The conference participants and those who attended the conference on the Internet all submitted their questions either in written or electronic form, adding a different dimension to the issues preoccupying the speakers. In order to effectively manage the submitted questions from all corners of the globe, the Academic Secretariat of the conference chose and compiled the questions which would advance the dialogue, at its discretion. Those questions not answered due to time restrictions will be posted on the conference Forum, where they will not only be answered but hopefully will stimulate the second phase of dialogue.

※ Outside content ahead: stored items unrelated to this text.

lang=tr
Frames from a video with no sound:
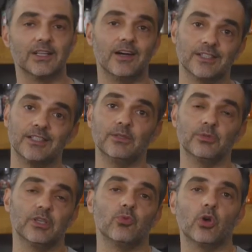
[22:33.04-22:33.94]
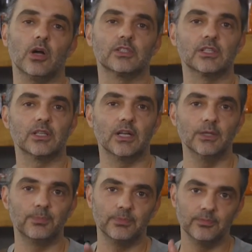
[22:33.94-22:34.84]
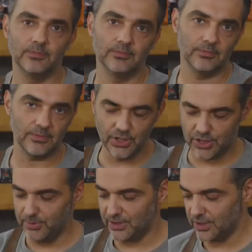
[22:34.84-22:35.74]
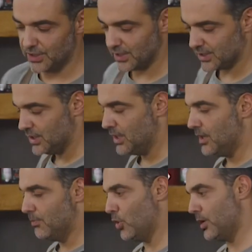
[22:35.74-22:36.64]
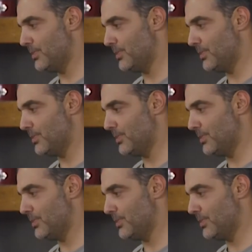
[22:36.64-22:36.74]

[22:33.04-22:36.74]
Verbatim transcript: haşladığımız tavuk kalçaları alıp işi bitireceğiz. Böyle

By row, from left to right : Robert Harriss, Paolo Odorico, Peter Meineck – Himanshu Prabha Ray, Gregory Nagy, Ljubomir Maksimovic – Angelos Chaniotis, Claudia Rapp, Stathis Kalyvas – Josiah Ober, Susan Greenfield, Aristides Patrinos
Constantine P. Kavafy: In the Vast Panhellenic World
Leaving the Onassis Cultural Centre, those participating in the Athens Dialogues departed with a legacy: an elegant edition of selected poems by the Alexandrian poet Constantine Kavafy, a small gift from the Onassis Foundation. Responsible for this choice was the present author in collaboration with Babis Leggas, who proofed and edited this special edition.
The poems presented to the audience at the Dialogues were directly related to the problems raised by the conference. “Mega Panellinion (Grand National) indicates the intellectual fibre of Greek thought, from its birth until the present day, within and beyond geographical locations and historical circumstances. […] The legacy of the Greek spirit is not without a homeland, but neither does it belong by right to the contemporary residents of the places where it flourished. In our view, this treasure, born and bred of cosmopolitanism (and therefore globalisation) belongs to the whole world of today”, says the President of the Onassis foundation, Anthony Papadimitriou, in his prologue to this special edition. Mega Panellinion (Grand National) is prefaced by Giannis Dallas and contains a translation of all of the poems into English by Evangelos Sachperoglou.